**WHAT IS NEEDED**
With the pictures left out, repeat every entry that follows exactly.
#####
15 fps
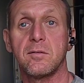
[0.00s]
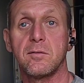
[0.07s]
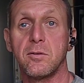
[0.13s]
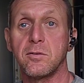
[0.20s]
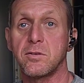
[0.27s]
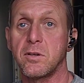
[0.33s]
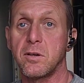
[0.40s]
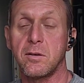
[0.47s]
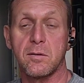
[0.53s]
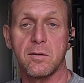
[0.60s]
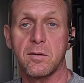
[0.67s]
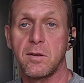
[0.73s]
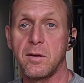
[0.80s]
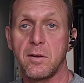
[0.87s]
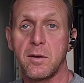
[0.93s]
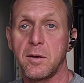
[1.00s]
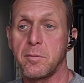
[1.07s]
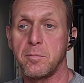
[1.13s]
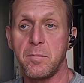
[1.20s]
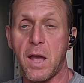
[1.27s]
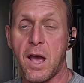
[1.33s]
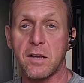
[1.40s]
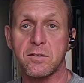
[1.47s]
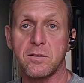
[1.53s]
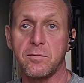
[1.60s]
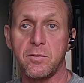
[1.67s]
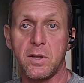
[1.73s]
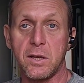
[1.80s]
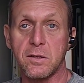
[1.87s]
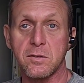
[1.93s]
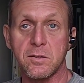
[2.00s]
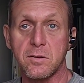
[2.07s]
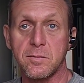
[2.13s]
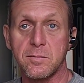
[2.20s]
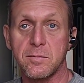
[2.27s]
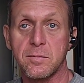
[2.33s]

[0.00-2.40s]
Those are massive things.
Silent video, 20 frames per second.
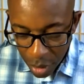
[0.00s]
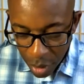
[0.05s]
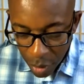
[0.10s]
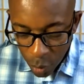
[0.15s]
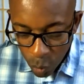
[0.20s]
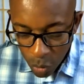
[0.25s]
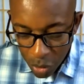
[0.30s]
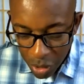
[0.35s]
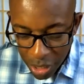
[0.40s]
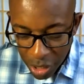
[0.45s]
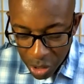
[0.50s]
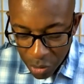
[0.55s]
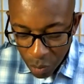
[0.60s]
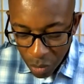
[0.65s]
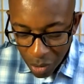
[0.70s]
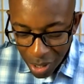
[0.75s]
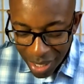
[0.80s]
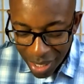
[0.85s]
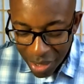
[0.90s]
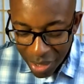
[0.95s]
With each
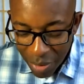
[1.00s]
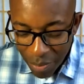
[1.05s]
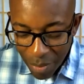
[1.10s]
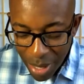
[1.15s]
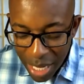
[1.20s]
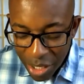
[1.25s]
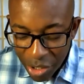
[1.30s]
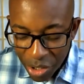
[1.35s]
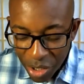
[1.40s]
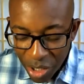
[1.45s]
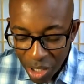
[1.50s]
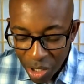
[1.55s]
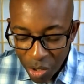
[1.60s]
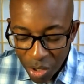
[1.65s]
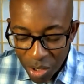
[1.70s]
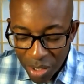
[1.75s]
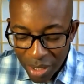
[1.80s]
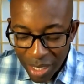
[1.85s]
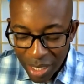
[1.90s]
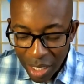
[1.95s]
breath, imagine
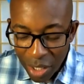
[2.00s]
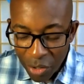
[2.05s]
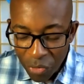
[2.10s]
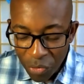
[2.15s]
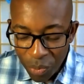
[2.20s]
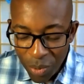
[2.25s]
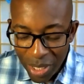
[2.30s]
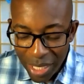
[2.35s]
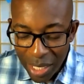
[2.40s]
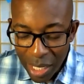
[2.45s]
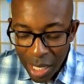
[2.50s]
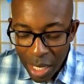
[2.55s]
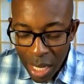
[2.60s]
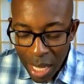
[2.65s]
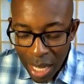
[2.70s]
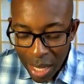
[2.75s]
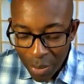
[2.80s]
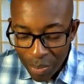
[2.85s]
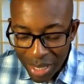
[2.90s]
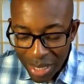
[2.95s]
yourself
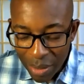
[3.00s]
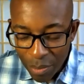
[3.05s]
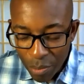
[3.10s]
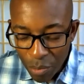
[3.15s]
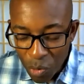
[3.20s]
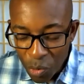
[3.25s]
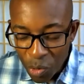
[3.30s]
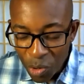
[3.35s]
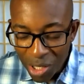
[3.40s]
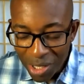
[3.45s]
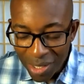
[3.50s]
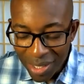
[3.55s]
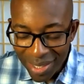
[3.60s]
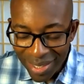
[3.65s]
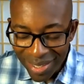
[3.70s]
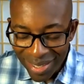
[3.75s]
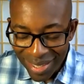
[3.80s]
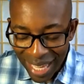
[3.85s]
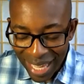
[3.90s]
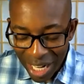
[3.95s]
becoming more
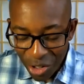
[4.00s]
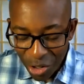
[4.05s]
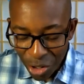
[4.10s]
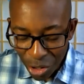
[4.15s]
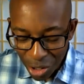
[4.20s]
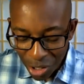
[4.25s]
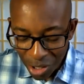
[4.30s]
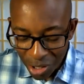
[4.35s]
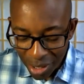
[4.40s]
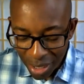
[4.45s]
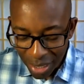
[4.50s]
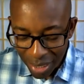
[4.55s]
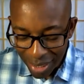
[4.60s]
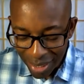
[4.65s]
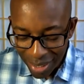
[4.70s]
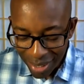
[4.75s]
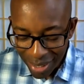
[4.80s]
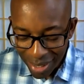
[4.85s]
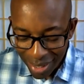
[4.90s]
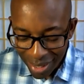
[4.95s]
centered
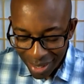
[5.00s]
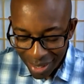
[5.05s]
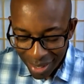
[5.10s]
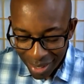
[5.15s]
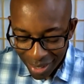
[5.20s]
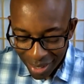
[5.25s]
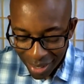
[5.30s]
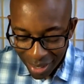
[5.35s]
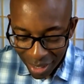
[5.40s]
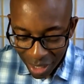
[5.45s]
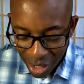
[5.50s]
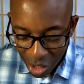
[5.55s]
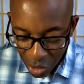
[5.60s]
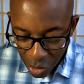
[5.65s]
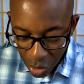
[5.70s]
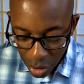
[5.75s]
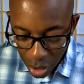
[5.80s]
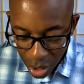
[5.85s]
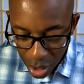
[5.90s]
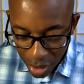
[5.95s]
in
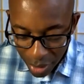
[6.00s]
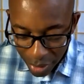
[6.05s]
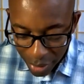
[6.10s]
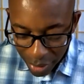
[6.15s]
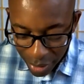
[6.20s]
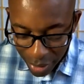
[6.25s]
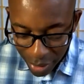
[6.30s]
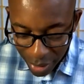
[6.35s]
your heart.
#####
**ANSWER SPACE**
15 fps
[0.00s]
[0.07s]
[0.13s]
[0.20s]
[0.27s]
[0.33s]
[0.40s]
[0.47s]
[0.53s]
[0.60s]
[0.67s]
[0.73s]
[0.80s]
[0.87s]
[0.93s]
[1.00s]
[1.07s]
[1.13s]
[1.20s]
[1.27s]
[1.33s]
[1.40s]
[1.47s]
[1.53s]
[1.60s]
[1.67s]
[1.73s]
[1.80s]
[1.87s]
[1.93s]
[2.00s]
[2.07s]
[2.13s]
[2.20s]
[2.27s]
[2.33s]

[0.00-2.40s]
Those are massive things.
Silent video, 20 frames per second.
[0.00s]
[0.05s]
[0.10s]
[0.15s]
[0.20s]
[0.25s]
[0.30s]
[0.35s]
[0.40s]
[0.45s]
[0.50s]
[0.55s]
[0.60s]
[0.65s]
[0.70s]
[0.75s]
[0.80s]
[0.85s]
[0.90s]
[0.95s]
With each
[1.00s]
[1.05s]
[1.10s]
[1.15s]
[1.20s]
[1.25s]
[1.30s]
[1.35s]
[1.40s]
[1.45s]
[1.50s]
[1.55s]
[1.60s]
[1.65s]
[1.70s]
[1.75s]
[1.80s]
[1.85s]
[1.90s]
[1.95s]
breath, imagine
[2.00s]
[2.05s]
[2.10s]
[2.15s]
[2.20s]
[2.25s]
[2.30s]
[2.35s]
[2.40s]
[2.45s]
[2.50s]
[2.55s]
[2.60s]
[2.65s]
[2.70s]
[2.75s]
[2.80s]
[2.85s]
[2.90s]
[2.95s]
yourself
[3.00s]
[3.05s]
[3.10s]
[3.15s]
[3.20s]
[3.25s]
[3.30s]
[3.35s]
[3.40s]
[3.45s]
[3.50s]
[3.55s]
[3.60s]
[3.65s]
[3.70s]
[3.75s]
[3.80s]
[3.85s]
[3.90s]
[3.95s]
becoming more
[4.00s]
[4.05s]
[4.10s]
[4.15s]
[4.20s]
[4.25s]
[4.30s]
[4.35s]
[4.40s]
[4.45s]
[4.50s]
[4.55s]
[4.60s]
[4.65s]
[4.70s]
[4.75s]
[4.80s]
[4.85s]
[4.90s]
[4.95s]
centered
[5.00s]
[5.05s]
[5.10s]
[5.15s]
[5.20s]
[5.25s]
[5.30s]
[5.35s]
[5.40s]
[5.45s]
[5.50s]
[5.55s]
[5.60s]
[5.65s]
[5.70s]
[5.75s]
[5.80s]
[5.85s]
[5.90s]
[5.95s]
in
[6.00s]
[6.05s]
[6.10s]
[6.15s]
[6.20s]
[6.25s]
[6.30s]
[6.35s]
your heart.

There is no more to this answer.